::: Records shown :::
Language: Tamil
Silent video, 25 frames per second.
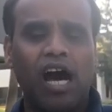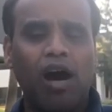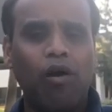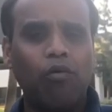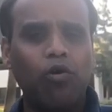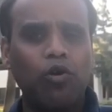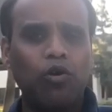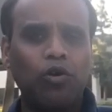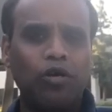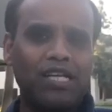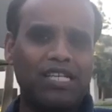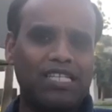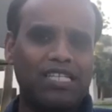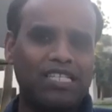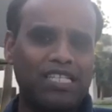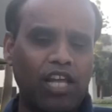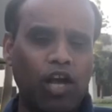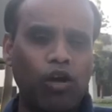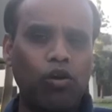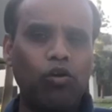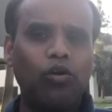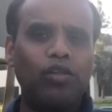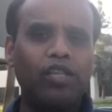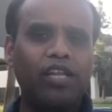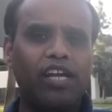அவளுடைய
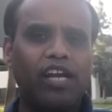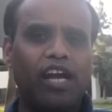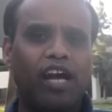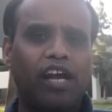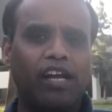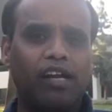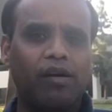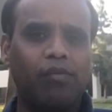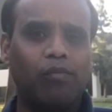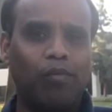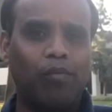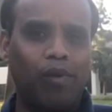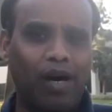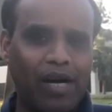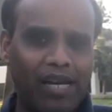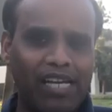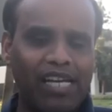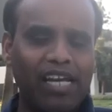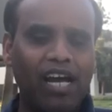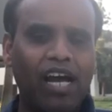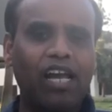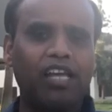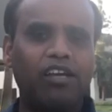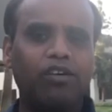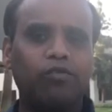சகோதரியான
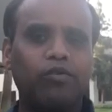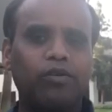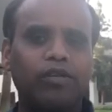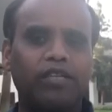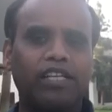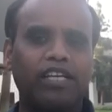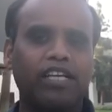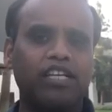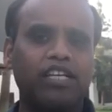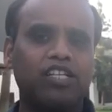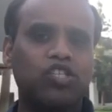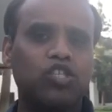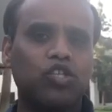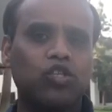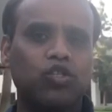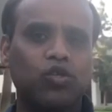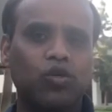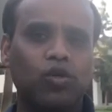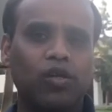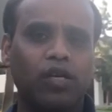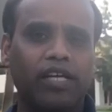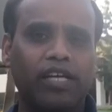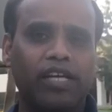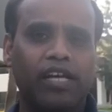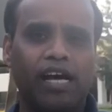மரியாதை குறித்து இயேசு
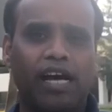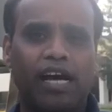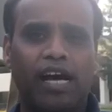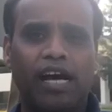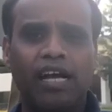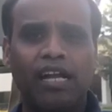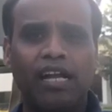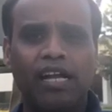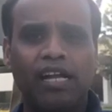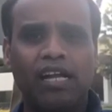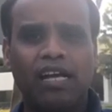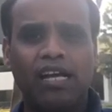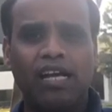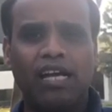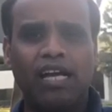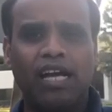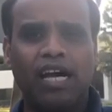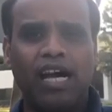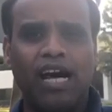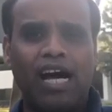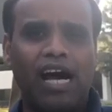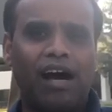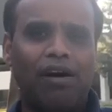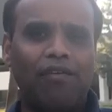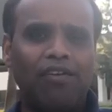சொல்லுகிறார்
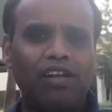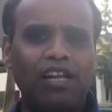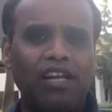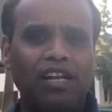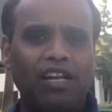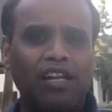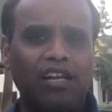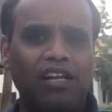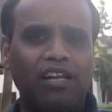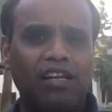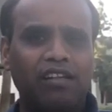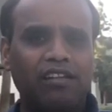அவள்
:::
- **Activity**
Output nothing except an exact copy of the records above, with the images left out.

- **Solution for this problem**
Language: Tamil
Silent video, 25 frames per second.
அவளுடைய
சகோதரியான
மரியாதை குறித்து இயேசு
சொல்லுகிறார்
அவள்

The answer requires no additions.